Footwear dry, cracked feet remedy:

  • Wear supportive and well-fitting shoes to prevent pressure on feet. Wearing shoes with a closed heel can help heal, prevent cracks to the back of the feet, and support the problematic area.
  • Avoid shoes with open backs, like sandals and flip-flops, thin soles, or tight shoes as they make cracked heels worse.
  • Wear socks made up of good quality or natural fabric such as cotton or wool as they reduce friction and soak up sweat and moisture, allowing the skin to breathe and help prevent the skin from drying out.
  • Wear shoes with shock absorption ability so that you aren’t standing on a hard surface all day. Special orthotic shoe inserts with heel cups help keep the skin from cracking more when you walk or stand by redistributing the body weight.
  • Use silicon heel cups to keep the heel moisturized and help prevent the heel pad from expanding.
  • Wear shoes or protective foot-gears to prevent contact with chemical irritants and allergens

How to cure dry, cracked feet with cuts:

  • Avoid standing for too long.
  • Use an air humidifier in cold weather to prevent dryness of skin
  • Regularly inspect your feet for any skin change
  • Have a good diet, including the required proportion of micro and macronutrients. (diet with essential fatty acids to help moisturize the feet)
  • Lose weight if you’re obese to reduce pressure on feet and prevent the fat pad beneath the heels from expanding sideways.
  • If you have diabetes or suffer from other associated skin conditions, regularly visit the doctor for follow-up.
  • Maintain adequate circulation of feet by exercising regularly at least 30 mins daily, putting your feet up while sitting, and avoid sitting in one place for too long.
  • See a podiatrist for your dry, cracked feet with cuts, your dry, cracked feet with fungus, and for severely dry, cracked feet with pain. 
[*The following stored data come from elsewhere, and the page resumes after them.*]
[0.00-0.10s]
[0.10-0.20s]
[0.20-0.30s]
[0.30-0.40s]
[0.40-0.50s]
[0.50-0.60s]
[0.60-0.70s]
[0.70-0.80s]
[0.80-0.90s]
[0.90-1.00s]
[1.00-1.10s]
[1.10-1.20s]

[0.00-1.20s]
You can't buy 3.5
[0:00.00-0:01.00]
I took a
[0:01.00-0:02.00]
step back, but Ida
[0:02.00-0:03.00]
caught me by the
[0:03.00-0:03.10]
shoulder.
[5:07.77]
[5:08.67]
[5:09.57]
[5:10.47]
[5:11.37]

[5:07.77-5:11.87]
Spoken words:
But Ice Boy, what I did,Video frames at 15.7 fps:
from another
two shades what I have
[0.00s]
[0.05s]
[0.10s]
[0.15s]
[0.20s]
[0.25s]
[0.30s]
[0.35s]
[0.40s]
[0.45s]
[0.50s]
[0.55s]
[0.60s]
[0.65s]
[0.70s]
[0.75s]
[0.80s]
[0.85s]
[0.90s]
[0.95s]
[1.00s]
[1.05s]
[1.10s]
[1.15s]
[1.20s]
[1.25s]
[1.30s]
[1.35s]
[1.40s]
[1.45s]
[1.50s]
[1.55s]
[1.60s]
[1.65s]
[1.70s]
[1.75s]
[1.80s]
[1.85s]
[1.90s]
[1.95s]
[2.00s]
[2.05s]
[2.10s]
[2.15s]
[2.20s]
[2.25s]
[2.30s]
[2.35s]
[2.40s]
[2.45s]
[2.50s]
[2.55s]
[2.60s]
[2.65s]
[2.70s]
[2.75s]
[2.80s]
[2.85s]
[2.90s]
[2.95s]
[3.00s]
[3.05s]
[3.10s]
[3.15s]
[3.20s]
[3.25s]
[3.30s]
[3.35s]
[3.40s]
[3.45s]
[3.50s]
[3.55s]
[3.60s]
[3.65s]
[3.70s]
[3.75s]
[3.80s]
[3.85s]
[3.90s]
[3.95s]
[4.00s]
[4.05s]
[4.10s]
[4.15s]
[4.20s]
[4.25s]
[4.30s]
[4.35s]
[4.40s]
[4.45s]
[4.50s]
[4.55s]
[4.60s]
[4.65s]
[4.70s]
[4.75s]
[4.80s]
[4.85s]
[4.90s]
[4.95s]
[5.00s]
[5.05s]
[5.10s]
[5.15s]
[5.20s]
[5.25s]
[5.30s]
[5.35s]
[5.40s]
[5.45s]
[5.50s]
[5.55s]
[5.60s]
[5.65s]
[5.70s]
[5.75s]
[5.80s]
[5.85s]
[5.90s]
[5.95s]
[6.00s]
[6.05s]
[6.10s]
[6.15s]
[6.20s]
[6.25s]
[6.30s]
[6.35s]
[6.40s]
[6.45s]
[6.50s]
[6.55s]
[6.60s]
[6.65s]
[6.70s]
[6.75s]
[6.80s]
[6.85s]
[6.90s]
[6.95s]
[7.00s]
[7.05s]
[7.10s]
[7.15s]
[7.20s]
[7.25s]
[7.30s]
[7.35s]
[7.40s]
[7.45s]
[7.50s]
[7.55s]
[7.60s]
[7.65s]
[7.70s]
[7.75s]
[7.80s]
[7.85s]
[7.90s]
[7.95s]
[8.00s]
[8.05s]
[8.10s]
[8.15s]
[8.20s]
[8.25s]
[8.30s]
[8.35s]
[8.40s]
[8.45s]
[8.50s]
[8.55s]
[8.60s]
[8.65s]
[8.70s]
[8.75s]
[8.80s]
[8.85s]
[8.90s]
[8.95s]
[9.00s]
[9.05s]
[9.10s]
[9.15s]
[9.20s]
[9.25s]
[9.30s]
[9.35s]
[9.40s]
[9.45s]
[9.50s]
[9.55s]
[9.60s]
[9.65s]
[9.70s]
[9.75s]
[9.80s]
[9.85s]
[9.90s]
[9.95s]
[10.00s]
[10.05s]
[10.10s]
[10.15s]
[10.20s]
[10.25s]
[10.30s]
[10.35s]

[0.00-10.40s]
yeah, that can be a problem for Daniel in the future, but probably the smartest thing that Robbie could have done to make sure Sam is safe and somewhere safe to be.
What are the complications of dry and cracked feet with cuts or fungus?

It is usually harmless but may cause complications if it remains untreated for a long time:

  • Prolonged pain
  • Bleeding
  • Dry, cracked feet with cuts can worsen and cause significant pain.
  • Infection: Cracks disrupt the normal skin barrier, and bacteria can invade, causing open skin wounds. This is called cellulitis. This must be treated with the elevation of the area, debridement of dead tissue, and antibiotics.
  • Ulceration
  • Dry, cracked feet fungus can worsen and cause toenail fungus and pain.
  • If you have diabetes, the deep cracks can lead to diabetic foot ulcers.